Methodological Strengths

  • Secondary analysis of prospective cohorts with external validation.
  • Model interpretability via SHAP enhances clinical transparency.
  • Outcome-based clustering linking phenotypes to LOS and survival.

Limitations

  • Secondary analysis with potential for residual confounding and missing variables.
  • Generalizability beyond non-cardiac surgeries and across institutions needs further testing.
  • Delirium assessment methods and timing heterogeneity may affect labels.

Future Directions: Prospective interventional trials targeting identified subtypes, EHR-integrated risk alerts, and calibration across diverse surgical populations.

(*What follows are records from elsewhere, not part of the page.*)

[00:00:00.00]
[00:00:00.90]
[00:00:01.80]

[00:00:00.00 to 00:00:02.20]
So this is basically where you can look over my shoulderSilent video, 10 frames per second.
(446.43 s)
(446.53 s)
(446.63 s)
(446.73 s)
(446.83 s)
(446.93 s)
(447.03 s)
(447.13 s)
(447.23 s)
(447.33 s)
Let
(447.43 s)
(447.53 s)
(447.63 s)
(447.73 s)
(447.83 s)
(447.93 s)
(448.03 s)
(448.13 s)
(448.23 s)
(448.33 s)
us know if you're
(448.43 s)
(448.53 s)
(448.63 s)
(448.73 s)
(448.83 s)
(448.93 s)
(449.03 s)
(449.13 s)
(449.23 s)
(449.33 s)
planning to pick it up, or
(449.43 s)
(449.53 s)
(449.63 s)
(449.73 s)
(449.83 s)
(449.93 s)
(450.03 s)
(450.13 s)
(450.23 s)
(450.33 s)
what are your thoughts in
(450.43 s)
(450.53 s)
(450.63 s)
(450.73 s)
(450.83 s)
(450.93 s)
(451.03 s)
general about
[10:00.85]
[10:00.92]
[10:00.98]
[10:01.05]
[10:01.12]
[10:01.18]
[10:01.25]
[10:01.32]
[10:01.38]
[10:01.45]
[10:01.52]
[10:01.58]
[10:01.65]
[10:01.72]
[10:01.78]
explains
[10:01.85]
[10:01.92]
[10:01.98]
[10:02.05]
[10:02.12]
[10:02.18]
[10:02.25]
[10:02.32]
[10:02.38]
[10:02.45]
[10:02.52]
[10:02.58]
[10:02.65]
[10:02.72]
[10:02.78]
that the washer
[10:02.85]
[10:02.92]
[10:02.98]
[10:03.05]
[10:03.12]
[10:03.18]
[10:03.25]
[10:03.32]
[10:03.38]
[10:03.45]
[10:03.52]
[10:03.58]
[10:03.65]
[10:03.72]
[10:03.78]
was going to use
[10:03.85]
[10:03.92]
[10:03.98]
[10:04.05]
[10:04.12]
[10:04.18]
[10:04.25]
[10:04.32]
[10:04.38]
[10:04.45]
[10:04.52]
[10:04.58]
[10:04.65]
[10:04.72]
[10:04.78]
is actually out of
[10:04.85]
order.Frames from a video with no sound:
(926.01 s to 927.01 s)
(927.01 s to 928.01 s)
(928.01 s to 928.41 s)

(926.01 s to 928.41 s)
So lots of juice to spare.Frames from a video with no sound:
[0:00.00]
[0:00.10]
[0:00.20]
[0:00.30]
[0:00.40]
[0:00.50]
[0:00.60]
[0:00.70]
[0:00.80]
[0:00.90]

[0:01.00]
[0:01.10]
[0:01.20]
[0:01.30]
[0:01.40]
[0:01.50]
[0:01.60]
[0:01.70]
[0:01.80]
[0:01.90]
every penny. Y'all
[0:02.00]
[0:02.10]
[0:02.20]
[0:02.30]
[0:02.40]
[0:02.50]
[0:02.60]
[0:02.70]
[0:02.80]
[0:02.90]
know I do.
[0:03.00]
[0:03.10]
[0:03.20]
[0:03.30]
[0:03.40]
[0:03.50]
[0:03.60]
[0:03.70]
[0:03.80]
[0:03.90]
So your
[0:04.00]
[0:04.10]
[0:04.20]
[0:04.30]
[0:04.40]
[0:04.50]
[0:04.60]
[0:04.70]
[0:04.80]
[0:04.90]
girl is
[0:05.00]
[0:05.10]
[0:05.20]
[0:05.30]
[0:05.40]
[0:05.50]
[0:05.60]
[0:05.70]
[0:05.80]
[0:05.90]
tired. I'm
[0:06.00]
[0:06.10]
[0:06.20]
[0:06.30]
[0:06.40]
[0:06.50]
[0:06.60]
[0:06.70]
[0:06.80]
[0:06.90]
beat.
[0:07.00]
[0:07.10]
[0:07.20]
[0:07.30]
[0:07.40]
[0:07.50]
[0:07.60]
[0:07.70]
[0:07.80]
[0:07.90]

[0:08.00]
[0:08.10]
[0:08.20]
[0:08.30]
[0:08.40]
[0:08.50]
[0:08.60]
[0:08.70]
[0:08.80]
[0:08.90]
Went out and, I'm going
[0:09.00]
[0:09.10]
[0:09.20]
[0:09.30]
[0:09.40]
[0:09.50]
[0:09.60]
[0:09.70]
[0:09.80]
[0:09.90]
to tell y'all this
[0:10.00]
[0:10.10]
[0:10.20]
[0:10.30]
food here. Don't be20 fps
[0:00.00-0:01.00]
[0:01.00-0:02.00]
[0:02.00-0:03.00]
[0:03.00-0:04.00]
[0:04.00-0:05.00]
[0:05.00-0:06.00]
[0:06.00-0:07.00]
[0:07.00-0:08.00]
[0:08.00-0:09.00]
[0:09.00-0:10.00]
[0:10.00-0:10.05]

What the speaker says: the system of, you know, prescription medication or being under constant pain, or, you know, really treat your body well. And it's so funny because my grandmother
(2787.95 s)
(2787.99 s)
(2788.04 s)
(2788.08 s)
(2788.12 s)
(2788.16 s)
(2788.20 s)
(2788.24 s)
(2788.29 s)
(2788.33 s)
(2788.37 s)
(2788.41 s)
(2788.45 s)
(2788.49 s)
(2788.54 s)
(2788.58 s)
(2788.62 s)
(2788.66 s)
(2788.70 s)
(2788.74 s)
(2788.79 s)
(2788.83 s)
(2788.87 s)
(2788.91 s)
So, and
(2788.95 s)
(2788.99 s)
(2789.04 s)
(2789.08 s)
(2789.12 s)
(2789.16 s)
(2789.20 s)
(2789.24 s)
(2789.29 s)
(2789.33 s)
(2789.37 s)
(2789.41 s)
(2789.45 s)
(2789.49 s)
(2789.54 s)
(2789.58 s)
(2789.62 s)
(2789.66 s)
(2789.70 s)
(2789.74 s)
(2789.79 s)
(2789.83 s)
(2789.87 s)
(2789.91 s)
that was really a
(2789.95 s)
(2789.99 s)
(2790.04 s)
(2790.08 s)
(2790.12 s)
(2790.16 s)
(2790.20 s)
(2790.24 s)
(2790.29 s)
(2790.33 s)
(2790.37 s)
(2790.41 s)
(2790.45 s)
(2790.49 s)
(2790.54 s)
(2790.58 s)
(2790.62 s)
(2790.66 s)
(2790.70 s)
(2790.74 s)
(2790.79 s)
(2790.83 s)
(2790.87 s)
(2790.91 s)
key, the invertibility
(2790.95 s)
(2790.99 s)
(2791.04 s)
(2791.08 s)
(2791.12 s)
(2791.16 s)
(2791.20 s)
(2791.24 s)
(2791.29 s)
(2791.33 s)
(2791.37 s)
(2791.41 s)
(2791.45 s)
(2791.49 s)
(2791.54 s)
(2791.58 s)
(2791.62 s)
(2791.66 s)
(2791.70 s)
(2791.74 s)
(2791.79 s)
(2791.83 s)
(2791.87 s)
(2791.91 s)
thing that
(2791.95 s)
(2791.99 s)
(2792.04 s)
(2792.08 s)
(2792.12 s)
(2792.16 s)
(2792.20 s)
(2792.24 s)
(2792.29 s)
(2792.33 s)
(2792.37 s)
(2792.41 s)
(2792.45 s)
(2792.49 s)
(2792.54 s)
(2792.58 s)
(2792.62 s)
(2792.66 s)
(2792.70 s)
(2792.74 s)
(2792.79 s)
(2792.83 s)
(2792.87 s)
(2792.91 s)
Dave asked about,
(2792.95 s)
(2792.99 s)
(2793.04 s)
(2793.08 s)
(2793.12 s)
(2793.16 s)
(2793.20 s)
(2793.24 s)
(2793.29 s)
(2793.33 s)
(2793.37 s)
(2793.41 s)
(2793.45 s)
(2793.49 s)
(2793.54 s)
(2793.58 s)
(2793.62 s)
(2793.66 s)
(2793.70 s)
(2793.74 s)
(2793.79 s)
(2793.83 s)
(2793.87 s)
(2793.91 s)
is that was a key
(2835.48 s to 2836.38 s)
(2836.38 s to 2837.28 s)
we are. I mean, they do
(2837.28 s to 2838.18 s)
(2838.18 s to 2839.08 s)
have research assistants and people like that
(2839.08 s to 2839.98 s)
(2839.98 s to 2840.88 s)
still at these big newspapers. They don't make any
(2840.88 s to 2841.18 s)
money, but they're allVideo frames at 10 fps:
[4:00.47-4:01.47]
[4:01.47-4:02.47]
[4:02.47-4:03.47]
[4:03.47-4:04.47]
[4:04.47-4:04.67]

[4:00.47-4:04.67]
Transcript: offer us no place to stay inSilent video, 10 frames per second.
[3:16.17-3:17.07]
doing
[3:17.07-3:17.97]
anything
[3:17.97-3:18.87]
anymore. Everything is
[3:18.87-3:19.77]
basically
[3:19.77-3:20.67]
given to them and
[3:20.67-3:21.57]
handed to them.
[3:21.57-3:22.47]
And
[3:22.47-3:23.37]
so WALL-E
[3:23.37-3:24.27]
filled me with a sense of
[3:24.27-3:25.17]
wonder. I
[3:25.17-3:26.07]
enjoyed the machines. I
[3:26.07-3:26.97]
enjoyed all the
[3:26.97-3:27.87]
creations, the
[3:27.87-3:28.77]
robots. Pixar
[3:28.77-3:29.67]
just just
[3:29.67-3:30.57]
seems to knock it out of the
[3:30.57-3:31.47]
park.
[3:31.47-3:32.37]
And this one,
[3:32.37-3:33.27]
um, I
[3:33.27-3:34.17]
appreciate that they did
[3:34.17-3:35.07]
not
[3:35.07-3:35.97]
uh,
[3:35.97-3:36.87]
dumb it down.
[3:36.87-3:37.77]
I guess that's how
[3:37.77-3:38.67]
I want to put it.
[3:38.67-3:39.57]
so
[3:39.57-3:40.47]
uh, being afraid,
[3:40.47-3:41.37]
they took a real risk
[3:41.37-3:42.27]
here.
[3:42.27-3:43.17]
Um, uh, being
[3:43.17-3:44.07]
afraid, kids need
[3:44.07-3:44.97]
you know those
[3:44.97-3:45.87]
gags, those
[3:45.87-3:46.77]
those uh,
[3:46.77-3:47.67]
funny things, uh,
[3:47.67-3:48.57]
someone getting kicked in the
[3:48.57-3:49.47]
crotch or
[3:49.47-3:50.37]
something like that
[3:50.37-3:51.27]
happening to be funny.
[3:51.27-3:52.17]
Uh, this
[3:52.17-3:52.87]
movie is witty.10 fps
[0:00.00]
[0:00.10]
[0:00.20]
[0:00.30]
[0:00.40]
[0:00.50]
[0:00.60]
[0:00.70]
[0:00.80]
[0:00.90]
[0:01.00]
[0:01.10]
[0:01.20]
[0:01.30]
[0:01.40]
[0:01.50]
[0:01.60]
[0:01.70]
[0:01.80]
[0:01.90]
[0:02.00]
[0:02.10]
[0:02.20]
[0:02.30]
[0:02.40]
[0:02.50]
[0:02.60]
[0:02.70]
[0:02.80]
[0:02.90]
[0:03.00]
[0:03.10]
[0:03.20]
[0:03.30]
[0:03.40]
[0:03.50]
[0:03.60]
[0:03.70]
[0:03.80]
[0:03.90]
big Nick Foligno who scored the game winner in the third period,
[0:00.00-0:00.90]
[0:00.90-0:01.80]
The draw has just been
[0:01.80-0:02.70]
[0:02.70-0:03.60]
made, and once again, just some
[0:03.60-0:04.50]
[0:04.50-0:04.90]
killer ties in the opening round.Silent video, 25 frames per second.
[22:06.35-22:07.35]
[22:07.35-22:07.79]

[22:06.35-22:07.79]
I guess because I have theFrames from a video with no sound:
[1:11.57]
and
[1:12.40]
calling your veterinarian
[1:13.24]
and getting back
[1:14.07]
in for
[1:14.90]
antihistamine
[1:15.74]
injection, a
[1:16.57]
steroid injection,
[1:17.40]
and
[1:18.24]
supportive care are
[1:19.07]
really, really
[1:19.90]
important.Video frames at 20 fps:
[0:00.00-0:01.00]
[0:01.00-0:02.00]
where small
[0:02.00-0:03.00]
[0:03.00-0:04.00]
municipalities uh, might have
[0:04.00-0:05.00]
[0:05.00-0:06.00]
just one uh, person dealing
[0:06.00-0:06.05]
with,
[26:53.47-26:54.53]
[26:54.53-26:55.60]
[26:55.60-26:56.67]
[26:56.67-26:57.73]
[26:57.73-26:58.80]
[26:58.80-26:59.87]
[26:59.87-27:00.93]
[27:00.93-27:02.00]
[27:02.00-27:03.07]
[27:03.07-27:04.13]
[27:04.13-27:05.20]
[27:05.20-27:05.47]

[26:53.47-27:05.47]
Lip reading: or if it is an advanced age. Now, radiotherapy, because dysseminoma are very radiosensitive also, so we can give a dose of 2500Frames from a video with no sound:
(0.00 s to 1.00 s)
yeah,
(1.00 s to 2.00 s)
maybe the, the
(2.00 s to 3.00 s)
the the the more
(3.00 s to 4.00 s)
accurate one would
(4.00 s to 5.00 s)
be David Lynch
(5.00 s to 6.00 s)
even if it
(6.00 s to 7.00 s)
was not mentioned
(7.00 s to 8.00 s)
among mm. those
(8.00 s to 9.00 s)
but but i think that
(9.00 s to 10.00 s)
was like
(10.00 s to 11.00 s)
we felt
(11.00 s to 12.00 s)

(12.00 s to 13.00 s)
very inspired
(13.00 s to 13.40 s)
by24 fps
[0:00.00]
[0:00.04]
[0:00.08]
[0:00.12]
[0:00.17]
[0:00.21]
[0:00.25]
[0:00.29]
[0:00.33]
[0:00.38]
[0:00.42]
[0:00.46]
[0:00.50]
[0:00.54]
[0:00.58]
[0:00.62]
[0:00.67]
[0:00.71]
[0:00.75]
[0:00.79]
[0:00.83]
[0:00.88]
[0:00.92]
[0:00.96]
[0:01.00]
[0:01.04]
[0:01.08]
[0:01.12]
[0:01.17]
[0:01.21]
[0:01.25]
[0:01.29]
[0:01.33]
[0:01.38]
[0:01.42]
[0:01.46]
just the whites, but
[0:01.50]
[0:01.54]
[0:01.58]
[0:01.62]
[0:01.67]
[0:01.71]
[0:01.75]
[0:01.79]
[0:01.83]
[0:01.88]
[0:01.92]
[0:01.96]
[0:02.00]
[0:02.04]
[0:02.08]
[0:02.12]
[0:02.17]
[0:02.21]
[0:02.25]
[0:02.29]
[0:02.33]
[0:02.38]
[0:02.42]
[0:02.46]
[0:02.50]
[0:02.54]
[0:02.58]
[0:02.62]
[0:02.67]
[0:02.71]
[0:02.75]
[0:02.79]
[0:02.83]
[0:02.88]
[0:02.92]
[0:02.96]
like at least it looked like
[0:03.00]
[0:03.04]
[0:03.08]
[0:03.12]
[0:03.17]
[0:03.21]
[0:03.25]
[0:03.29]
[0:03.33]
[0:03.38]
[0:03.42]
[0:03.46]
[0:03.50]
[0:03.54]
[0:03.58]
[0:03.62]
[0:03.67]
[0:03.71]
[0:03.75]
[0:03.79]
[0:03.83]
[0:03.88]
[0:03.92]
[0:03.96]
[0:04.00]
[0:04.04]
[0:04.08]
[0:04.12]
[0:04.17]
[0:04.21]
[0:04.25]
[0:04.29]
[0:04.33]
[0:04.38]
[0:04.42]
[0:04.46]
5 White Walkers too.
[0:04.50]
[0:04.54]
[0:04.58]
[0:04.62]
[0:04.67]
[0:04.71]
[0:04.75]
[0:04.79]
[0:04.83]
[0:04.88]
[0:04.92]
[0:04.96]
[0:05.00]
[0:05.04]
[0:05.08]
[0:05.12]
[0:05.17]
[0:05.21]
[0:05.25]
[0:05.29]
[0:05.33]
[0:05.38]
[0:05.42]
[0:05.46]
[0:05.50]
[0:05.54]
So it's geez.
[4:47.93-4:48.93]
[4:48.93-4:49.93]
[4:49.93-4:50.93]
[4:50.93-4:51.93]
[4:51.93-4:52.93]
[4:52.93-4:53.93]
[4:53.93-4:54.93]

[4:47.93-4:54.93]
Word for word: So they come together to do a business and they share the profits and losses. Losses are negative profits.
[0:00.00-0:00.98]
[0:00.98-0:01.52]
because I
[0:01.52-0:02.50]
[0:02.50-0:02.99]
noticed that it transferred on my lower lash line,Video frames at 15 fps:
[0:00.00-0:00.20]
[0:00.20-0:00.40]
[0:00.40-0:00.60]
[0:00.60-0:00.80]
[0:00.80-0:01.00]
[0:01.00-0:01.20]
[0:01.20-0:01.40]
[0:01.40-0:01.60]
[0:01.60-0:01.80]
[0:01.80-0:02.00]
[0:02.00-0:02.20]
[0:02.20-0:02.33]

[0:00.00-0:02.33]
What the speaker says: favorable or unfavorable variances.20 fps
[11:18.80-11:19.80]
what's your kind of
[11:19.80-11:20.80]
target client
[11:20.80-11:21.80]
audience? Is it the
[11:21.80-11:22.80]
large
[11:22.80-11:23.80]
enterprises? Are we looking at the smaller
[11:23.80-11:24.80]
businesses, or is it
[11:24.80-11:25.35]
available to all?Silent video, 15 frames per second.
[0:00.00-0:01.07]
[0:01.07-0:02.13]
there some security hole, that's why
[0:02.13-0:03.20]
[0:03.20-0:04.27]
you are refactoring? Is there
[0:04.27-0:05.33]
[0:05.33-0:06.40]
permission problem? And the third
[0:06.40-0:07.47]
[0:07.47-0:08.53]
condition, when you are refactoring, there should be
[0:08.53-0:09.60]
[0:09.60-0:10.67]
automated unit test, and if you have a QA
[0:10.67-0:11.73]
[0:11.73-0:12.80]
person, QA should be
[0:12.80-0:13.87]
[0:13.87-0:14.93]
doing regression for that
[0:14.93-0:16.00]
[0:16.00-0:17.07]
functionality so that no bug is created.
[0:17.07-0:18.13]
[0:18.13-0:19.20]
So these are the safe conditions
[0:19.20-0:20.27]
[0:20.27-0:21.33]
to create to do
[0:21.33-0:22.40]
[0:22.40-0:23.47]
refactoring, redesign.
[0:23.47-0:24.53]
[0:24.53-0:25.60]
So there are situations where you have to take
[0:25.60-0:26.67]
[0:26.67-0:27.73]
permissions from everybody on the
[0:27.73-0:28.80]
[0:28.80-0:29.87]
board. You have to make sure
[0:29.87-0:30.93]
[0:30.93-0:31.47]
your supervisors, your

STUDY OBJECTIVE: To leverage perioperative indicators in developing an explainable machine learning (ML) model for postoperative delirium (POD) prediction, discover distinct data-driven POD subtypes through hierarchical clustering analysis, and enhance personalized risk stratification to inform targeted clinical interventions. METHODS: This is a secondary analysis of several prospective observational studies, including 1106 patients who had non-cardiac surgery. Univariate analysis and the least absolute shrinkage and selection operator (LASSO) regression was used to screen essential features associated with POD. We compared six algorithms: adaptive boosting with classification trees, random forest (RF), neural networks, support vector machines, extreme gradient boosting with classification trees and logistic regression. SHapley Additive exPlanations (SHAP). was used to interpret the best one and to externally validate it in another large tertiary hospital. Among patients who developed POD, we conducted hierarchical clustering analysis on the risk factors (identified through univariate screening in the prediction model) to delineate distinct subtypes. We then compared the length of postoperative hospital stay and mortality rates (at 1, 3, 6, and 12 months postoperatively) between the identified clusters. MAIN RESULTS: We identified 14 POD risk factors to develop ML models. The RF model performed best among the six ML models (area under the curve [AUC] of 0.85, 95 % confidence interval [CI], 0.78-0.91). SHAP analysis highlighted surgery duration, preoperative mini-mental state examination score, and Edmonton Frail Scale as the top predictors of POD. Hierarchical clustering identified three distinct POD subtypes: Subtype 1 (high-risk profile with significant comorbidity and inflammatory dysregulation, longest hospitalization: 21.5 days ([interquartile range (IQR) 19-28]; p < 0.001), Subtype 2 (resilient majority with optimal survival; Log-rank p < 0.001), and Subtype 3 (advanced age, frailty and low cognitive reserve, shortest hospitalization: 5 days [IQR 4-8]). Kaplan-Meier analysis showed significant 12-month survival differences among the subtypes (Subtype 2 > Subtype 3 > Subtype 1; p < 0.001). CONCLUSION: Our study validated the utility of ML models, particularly RF, in predicting POD and identified three novel data-driven subtypes with distinct clinical characteristics.